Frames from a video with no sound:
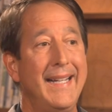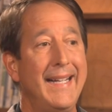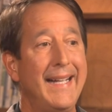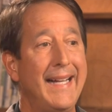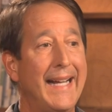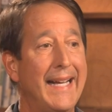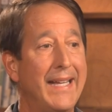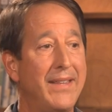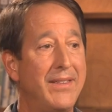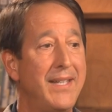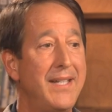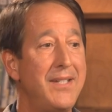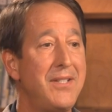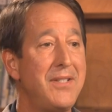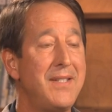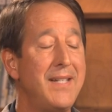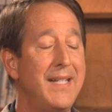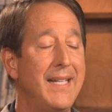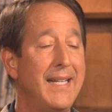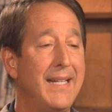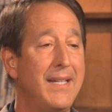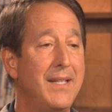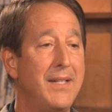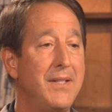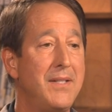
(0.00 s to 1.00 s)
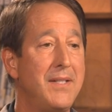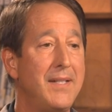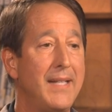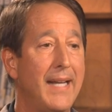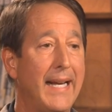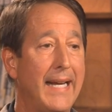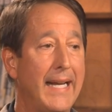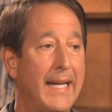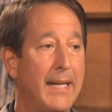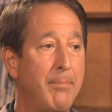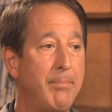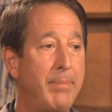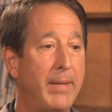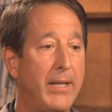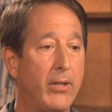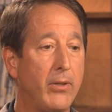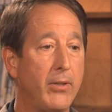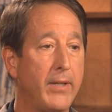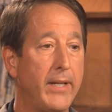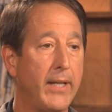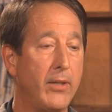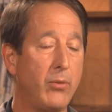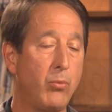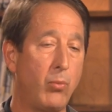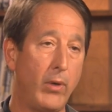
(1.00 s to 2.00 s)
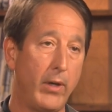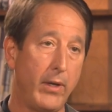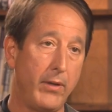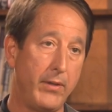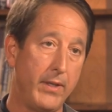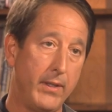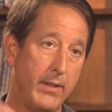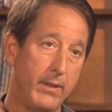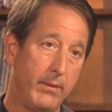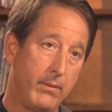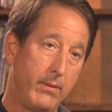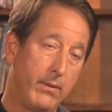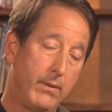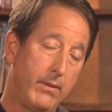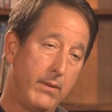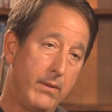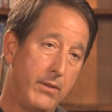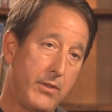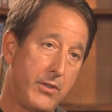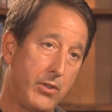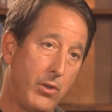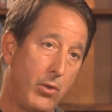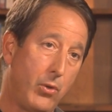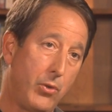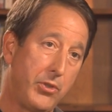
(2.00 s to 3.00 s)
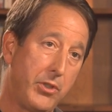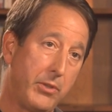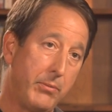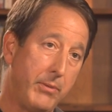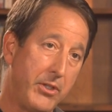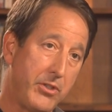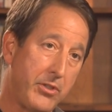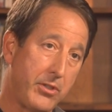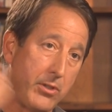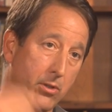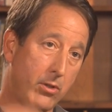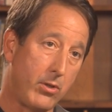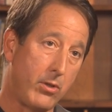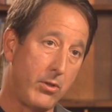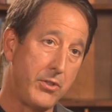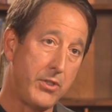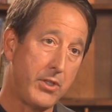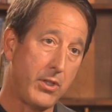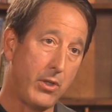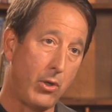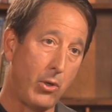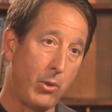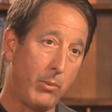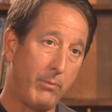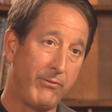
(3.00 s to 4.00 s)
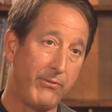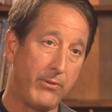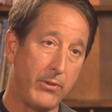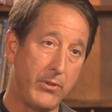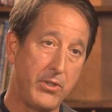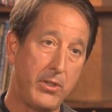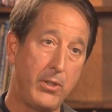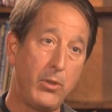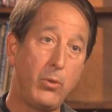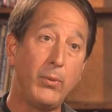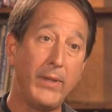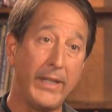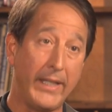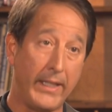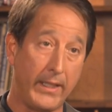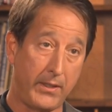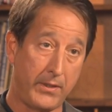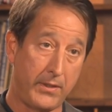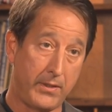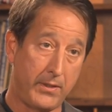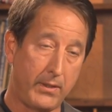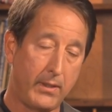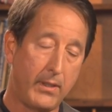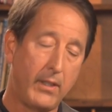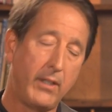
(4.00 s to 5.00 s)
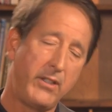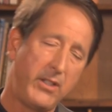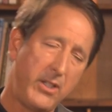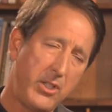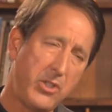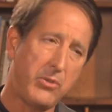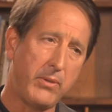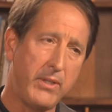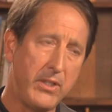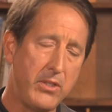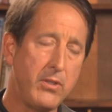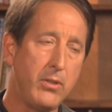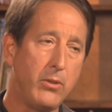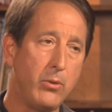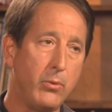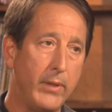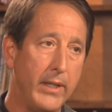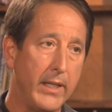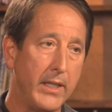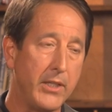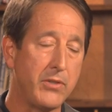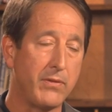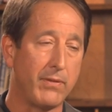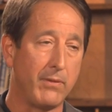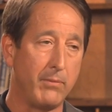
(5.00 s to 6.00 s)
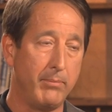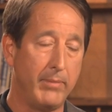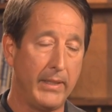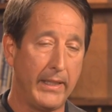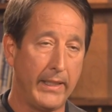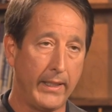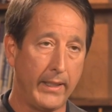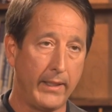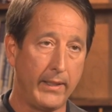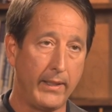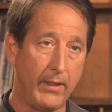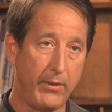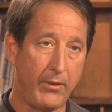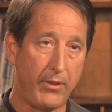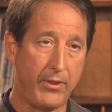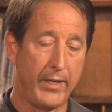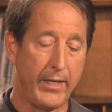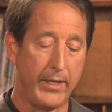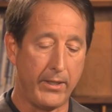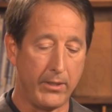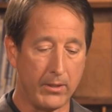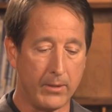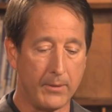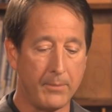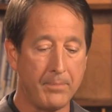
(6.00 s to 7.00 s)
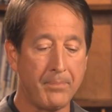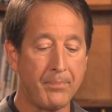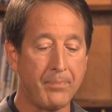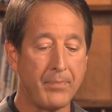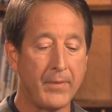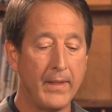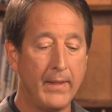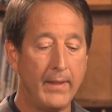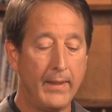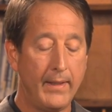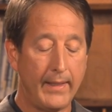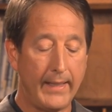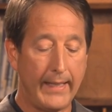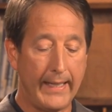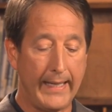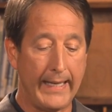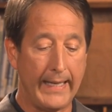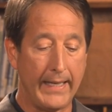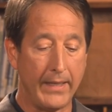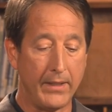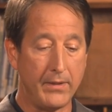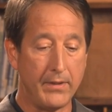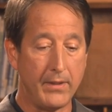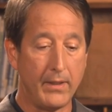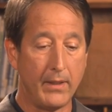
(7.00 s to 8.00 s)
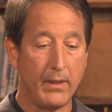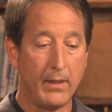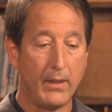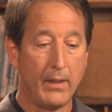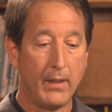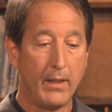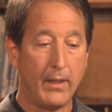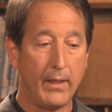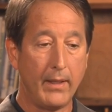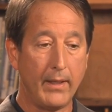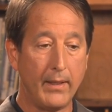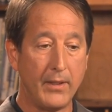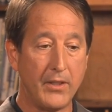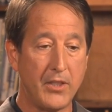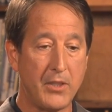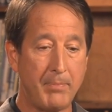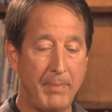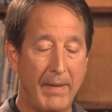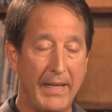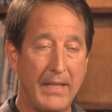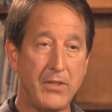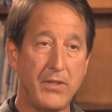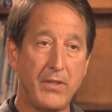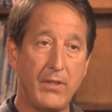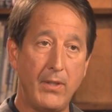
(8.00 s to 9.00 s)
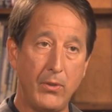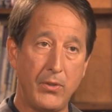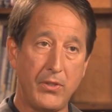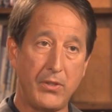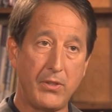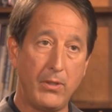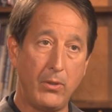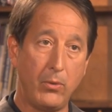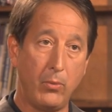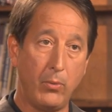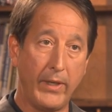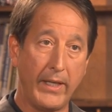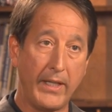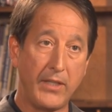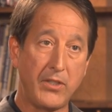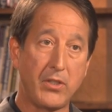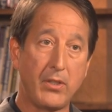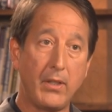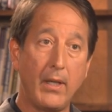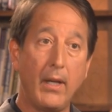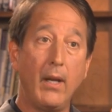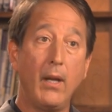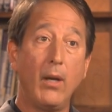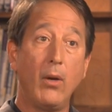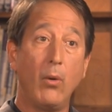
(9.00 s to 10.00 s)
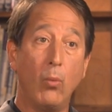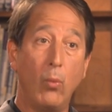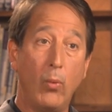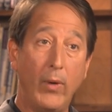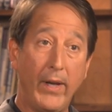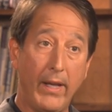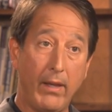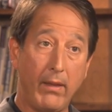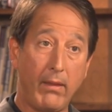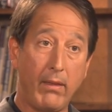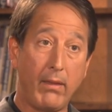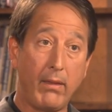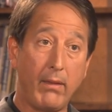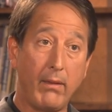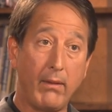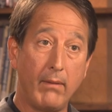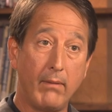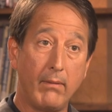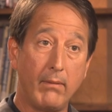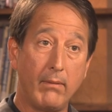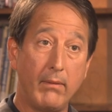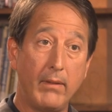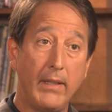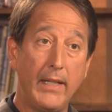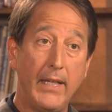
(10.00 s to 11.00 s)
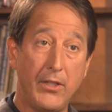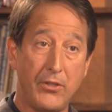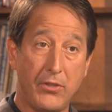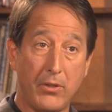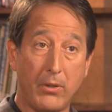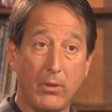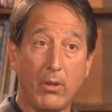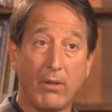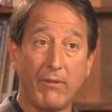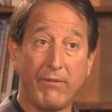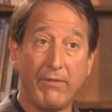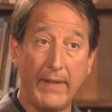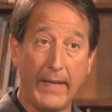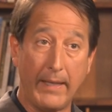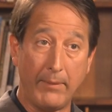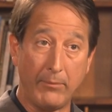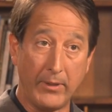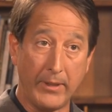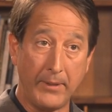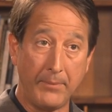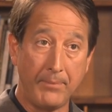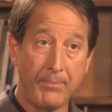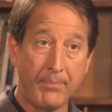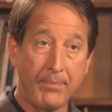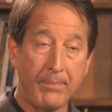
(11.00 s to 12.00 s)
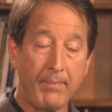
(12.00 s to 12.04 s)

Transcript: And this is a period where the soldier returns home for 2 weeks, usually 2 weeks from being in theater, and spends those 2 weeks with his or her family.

• Task details: Nothing but the lines from the one containing "(10.00 s to 11.00 s)" through the last line of the records above should appear, each repeated exactly, with no pictures.

• Answer box:
(10.00 s to 11.00 s)
(11.00 s to 12.00 s)
(12.00 s to 12.04 s)

Transcript: And this is a period where the soldier returns home for 2 weeks, usually 2 weeks from being in theater, and spends those 2 weeks with his or her family.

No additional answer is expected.